**PROBLEM DESCRIPTION:** This exercise calls for the records to be returned exactly, with images removed.

**MATERIALS PROVIDED:**
· · ·
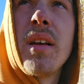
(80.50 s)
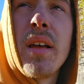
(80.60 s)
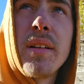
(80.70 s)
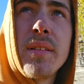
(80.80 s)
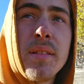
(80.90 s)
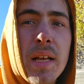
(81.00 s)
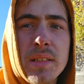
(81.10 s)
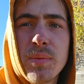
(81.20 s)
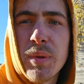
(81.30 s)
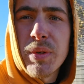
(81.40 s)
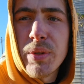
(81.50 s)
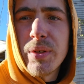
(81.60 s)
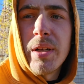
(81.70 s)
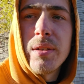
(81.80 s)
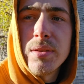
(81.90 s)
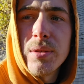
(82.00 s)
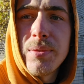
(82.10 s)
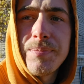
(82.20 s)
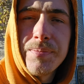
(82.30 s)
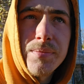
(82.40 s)
And that's what we're doing now.
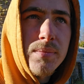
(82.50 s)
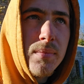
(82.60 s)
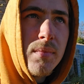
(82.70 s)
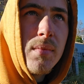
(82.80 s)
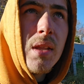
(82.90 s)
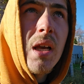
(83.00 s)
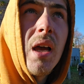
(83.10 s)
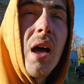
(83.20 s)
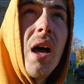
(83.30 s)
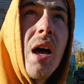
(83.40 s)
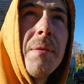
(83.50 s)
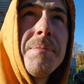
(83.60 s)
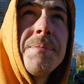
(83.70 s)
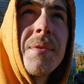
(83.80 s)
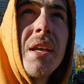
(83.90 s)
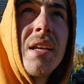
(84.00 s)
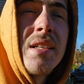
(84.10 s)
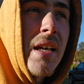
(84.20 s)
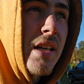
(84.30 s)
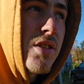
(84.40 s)
So
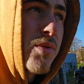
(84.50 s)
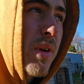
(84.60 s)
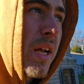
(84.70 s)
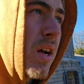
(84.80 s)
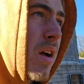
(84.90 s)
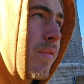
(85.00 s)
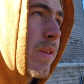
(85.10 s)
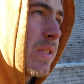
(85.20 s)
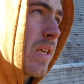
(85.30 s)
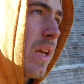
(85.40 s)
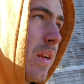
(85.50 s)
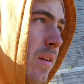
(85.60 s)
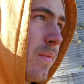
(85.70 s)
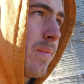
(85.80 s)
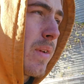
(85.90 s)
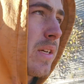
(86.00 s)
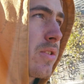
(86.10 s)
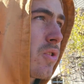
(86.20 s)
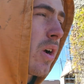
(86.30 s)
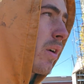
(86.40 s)
Dad just ran off. He's getting
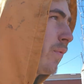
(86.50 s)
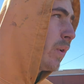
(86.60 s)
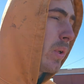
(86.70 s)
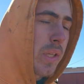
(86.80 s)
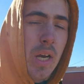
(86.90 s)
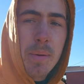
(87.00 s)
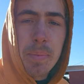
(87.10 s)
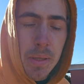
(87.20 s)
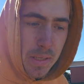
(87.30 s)
his truck fueled up,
· · ·
**YOUR SOLUTION:**
(80.50 s)
(80.60 s)
(80.70 s)
(80.80 s)
(80.90 s)
(81.00 s)
(81.10 s)
(81.20 s)
(81.30 s)
(81.40 s)
(81.50 s)
(81.60 s)
(81.70 s)
(81.80 s)
(81.90 s)
(82.00 s)
(82.10 s)
(82.20 s)
(82.30 s)
(82.40 s)
And that's what we're doing now.
(82.50 s)
(82.60 s)
(82.70 s)
(82.80 s)
(82.90 s)
(83.00 s)
(83.10 s)
(83.20 s)
(83.30 s)
(83.40 s)
(83.50 s)
(83.60 s)
(83.70 s)
(83.80 s)
(83.90 s)
(84.00 s)
(84.10 s)
(84.20 s)
(84.30 s)
(84.40 s)
So
(84.50 s)
(84.60 s)
(84.70 s)
(84.80 s)
(84.90 s)
(85.00 s)
(85.10 s)
(85.20 s)
(85.30 s)
(85.40 s)
(85.50 s)
(85.60 s)
(85.70 s)
(85.80 s)
(85.90 s)
(86.00 s)
(86.10 s)
(86.20 s)
(86.30 s)
(86.40 s)
Dad just ran off. He's getting
(86.50 s)
(86.60 s)
(86.70 s)
(86.80 s)
(86.90 s)
(87.00 s)
(87.10 s)
(87.20 s)
(87.30 s)
his truck fueled up,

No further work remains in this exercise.